O + C2H4 Potential Energy Surface: Lowest-Lying Singlet at the Multireference Level
This article is from Theoretical Chemistry Accounts 131 (2012): 1279, doi:10.1007/s00214-012-1279-7.
In previous studies (West et al. in J Phys Chem A 113(45):12663, 2009; West et al. in Theor Chem Acc 131:1123, 2012), the lowest-lying O(3P) + C2H4 and singlet PES near the ·CH2CH2O· biradical were extensively explored at several levels of theory. In this work, the lowest-lying O(1D) + C2H4PES is further examined at the multiconfigurational self-consistent field (MCSCF), MRMP2, CR-CC(2,3), GVB-PP, and MR-AQCC levels. This study aims to provide a detailed comparison of these different levels of theory for this particular system. In particular, many reactions for this system involve multiple bond rearrangements and require various degrees of both non-dynamic and dynamic correlation for reasonable energetics. As a result of this variety, coupled cluster results parallel but do not always match up with multireference results as previously anticipated.
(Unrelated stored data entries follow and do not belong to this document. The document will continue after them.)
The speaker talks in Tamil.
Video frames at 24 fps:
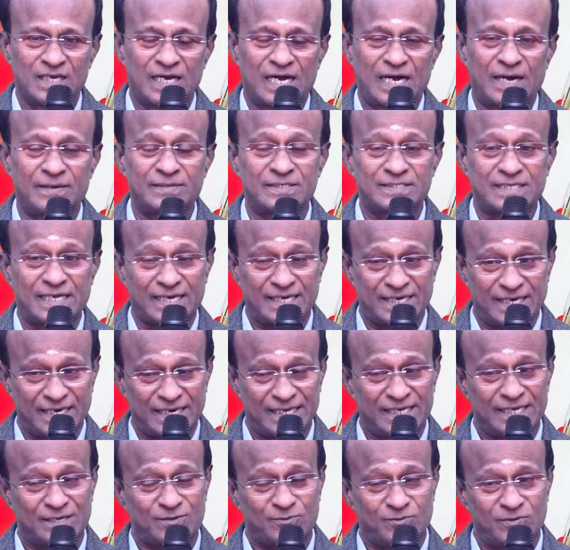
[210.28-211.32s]
அது
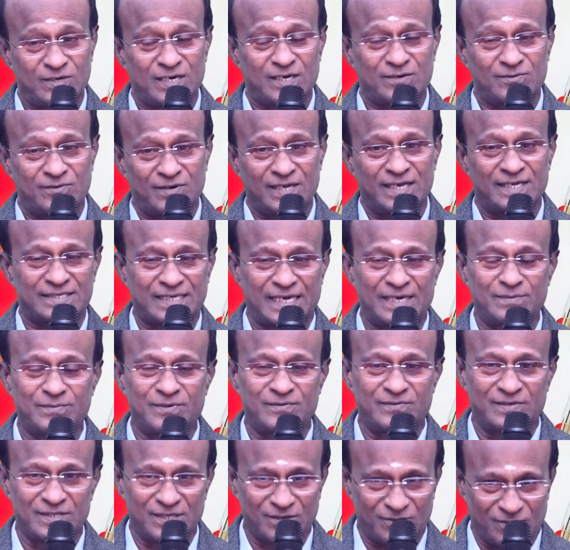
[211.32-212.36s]
சர்க்கரையை கூட்டக்கூடிய தன்மை
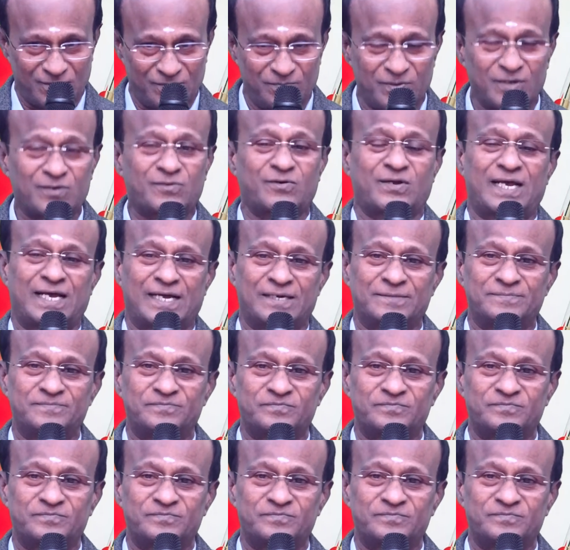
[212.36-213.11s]
வந்து ரொம்ப குறை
In the case of the CH2CHOH → oxirane pathway, MCSCF results show the possibility of a two-step mechanism rather than an elementary step, but the case is very difficult to elucidate. In the case of the CH3C:–OH → H2CCO + H2 pathway, a non-traditional NEB MEP at the GVB-PP level and MR-AQCC stationary point determination illustrate the need for a complex treatment of this surface.